Recently I had a chance to benchmark vLLM running on a GPU, to understand how much throughput could realistically be expected in a serving setup.
Once the model and vLLM server were ready, the OpenAI-compatible endpoint was available for testing. I used a benchmarking script to try different connection counts and concurrency levels. I mainly focused on requests per second and token throughput.
The first results surprised me.
- Throughput looked slow.
- GPU utilization stayed around 99%.
At that time, I was not sure if this was normal. It just felt like request processing was very resource intensive, and I wondered if I was testing it in the right way.
Later, I adjusted the benchmark method to make it more consistent.
Changed the setup to:
- Control the number of connections
- Fix the total request count
- Send requests in bursts
One thing I learned is that connection count matters a lot.
In my earlier tests, I was sending requests in batches with time gaps. If the number of active connections did not fully load the server, the measured throughput looked lower than it actually was.
So I tried a different approach:
- Fix the number of connections.
- Send requests quickly in a burst so the server queue stays full.
- Increase the connection count step by step.
- Observe token throughput and requests per second.
With this setup, I saw that requests per second increased as connection count increased. Token throughput also improved. But after a certain point, adding more connections caused performance to drop. That helped me see the real capacity limit of the system.
I also misunderstood what “Batch API” really meant.
In my test, the prompt format was one fixed system message and one variable user message. The system and user messages were about the same length. Because the system message stayed the same, prefix caching worked and the prefix cache hit rate stayed around 50 to 60 percent.
Later, I tried sending one system message with multiple user messages in a single request. I thought this would process more inputs more efficiently -- but the results were different from what I expected.
- Context window limits were reached more easily.
- Prefix cache hit rate dropped because the shared prefix became a smaller part of the total prompt.
- KV cache memory filled up faster.
- vllm:num_preemptions_total increased, which means some requests were removed from GPU memory and had to be recomputed.

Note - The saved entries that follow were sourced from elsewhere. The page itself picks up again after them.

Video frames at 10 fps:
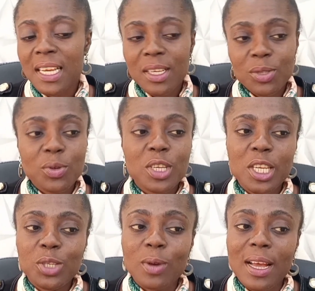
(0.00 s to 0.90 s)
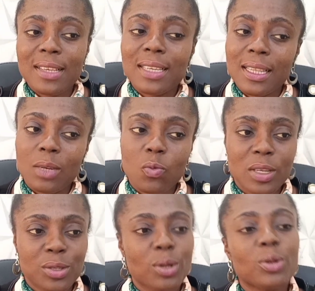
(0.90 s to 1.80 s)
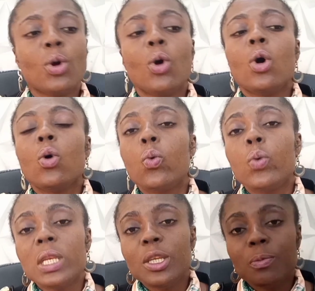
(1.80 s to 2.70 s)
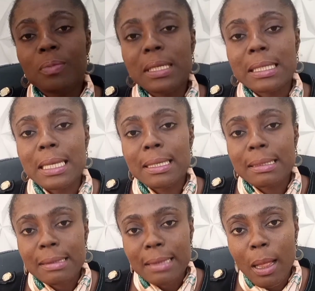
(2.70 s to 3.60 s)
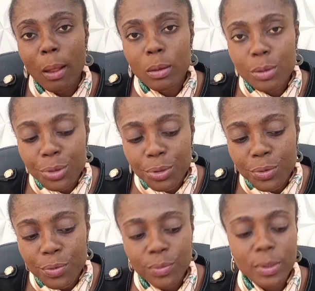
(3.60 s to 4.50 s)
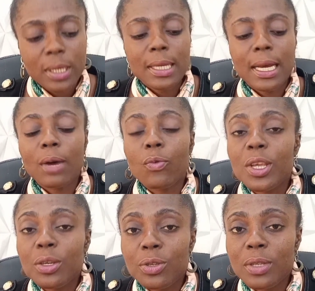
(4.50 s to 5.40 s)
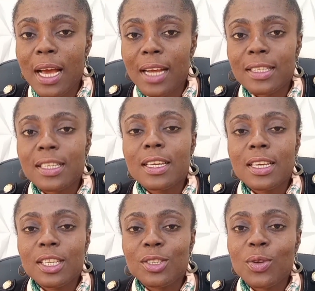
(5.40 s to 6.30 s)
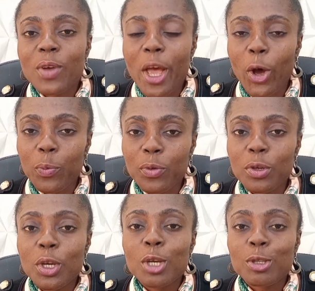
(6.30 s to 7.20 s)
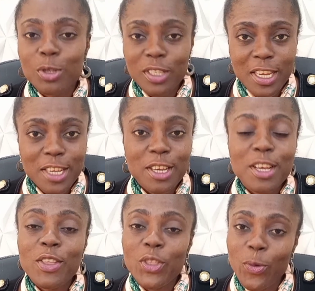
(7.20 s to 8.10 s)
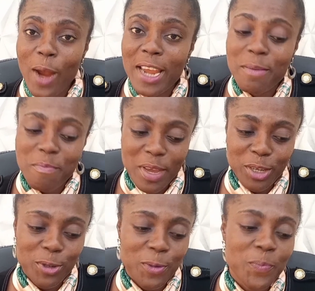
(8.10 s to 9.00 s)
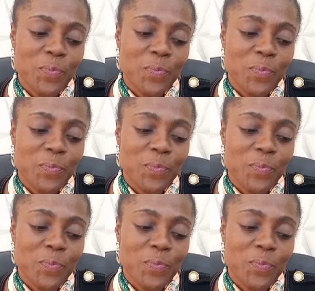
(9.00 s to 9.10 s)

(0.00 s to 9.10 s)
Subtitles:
So you need to answer that question: who will your business sell to? And when you do that, it's going to help you to take the right measure.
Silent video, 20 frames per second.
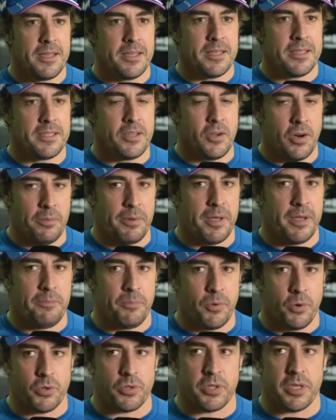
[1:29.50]
It's going to be
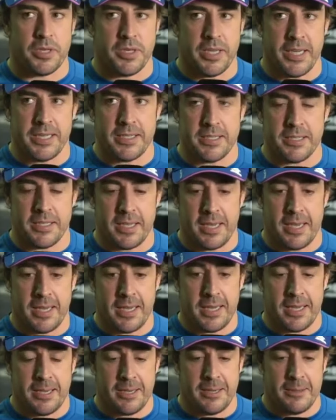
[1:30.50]
important, yes.
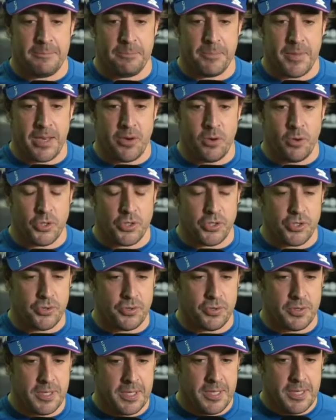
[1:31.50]

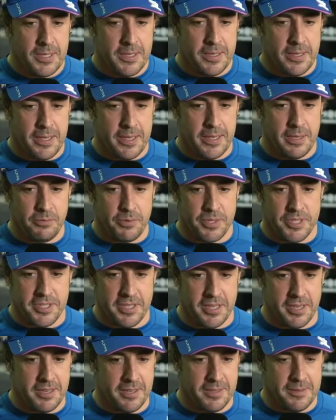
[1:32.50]
We're
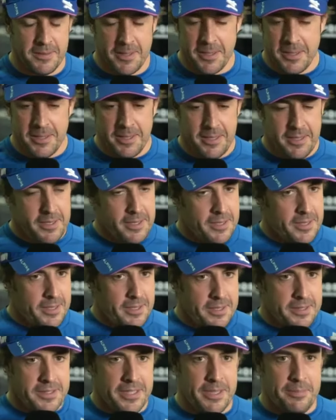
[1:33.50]
still
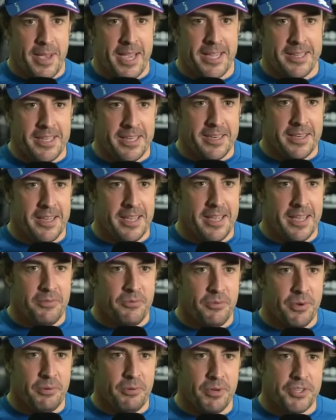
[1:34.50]
debating
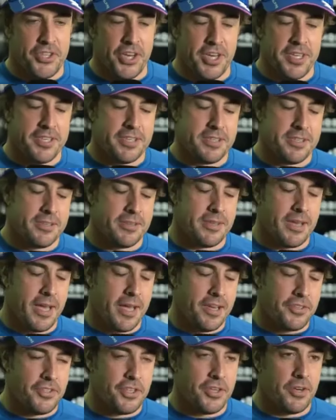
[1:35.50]
if we will change
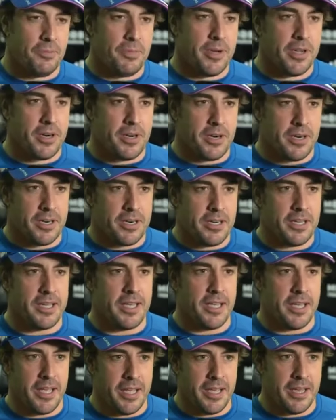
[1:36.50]
engine on my car
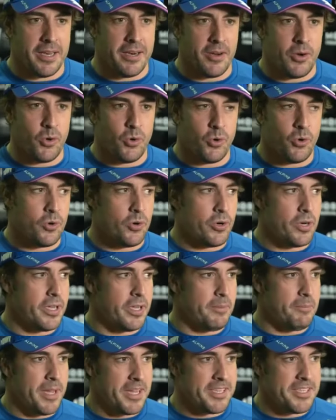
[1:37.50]
here or
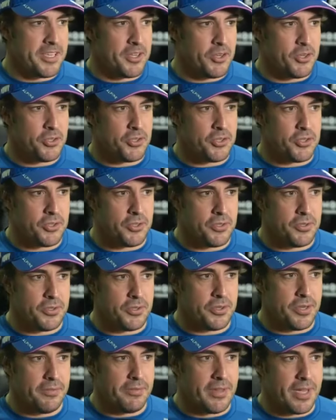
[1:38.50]
in Mexico.
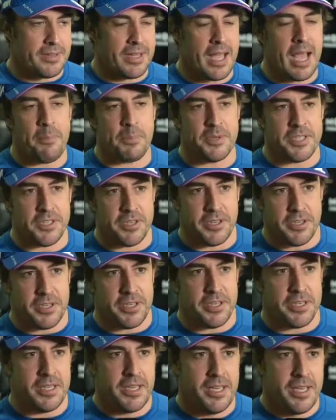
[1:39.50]
So if that happens
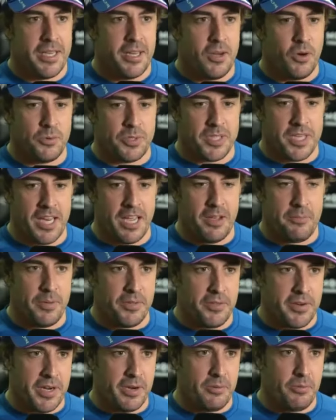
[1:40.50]
here, obviously
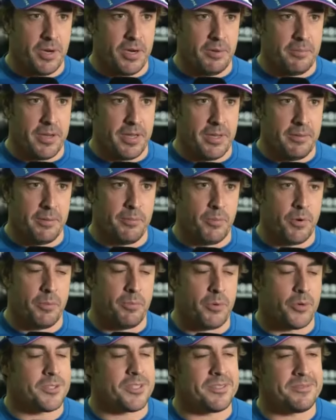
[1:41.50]
FP3 will be even more
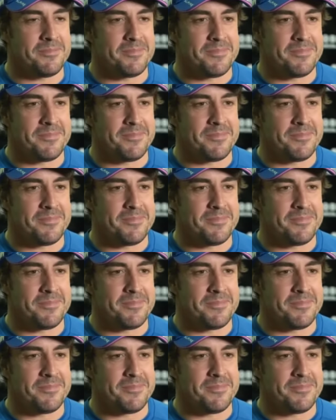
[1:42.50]
important.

Even though more text was processed in one request, the number of independent user messages handled efficiently did not increase much.
Looking at vLLM metrics helped me understand a bit more. Metrics like prefix cache hits, KV cache usage, number of running requests, prefill time, decode time, and preemptions gave more visibility into what was happening inside the server.
With single system plus user prompts and increasing connections, prefix cache hit rate stayed stable, KV cache usage increased, and successful requests increased.
With bulk prompts, prefix cache hit rate decreased, KV cache usage grew faster, and preemptions increased when memory became tight.
After reading the documentation and discussing with the team, I learned that vLLM uses continuous batching instead of simple static batching.
Continuous batching means requests are grouped dynamically during each decoding step. The scheduler decides how many sequences and tokens can run together, based on limits like max number of batched tokens and max number of sequences.
So batching in vLLM is dynamic and token based, not just combining multiple prompts into one big request.
This was not a deep technical study. I am still very new to this area. But going through this process helped me build a clearer mental model of how LLM serving works under load.
For me, it was a simple but very interesting learning experience.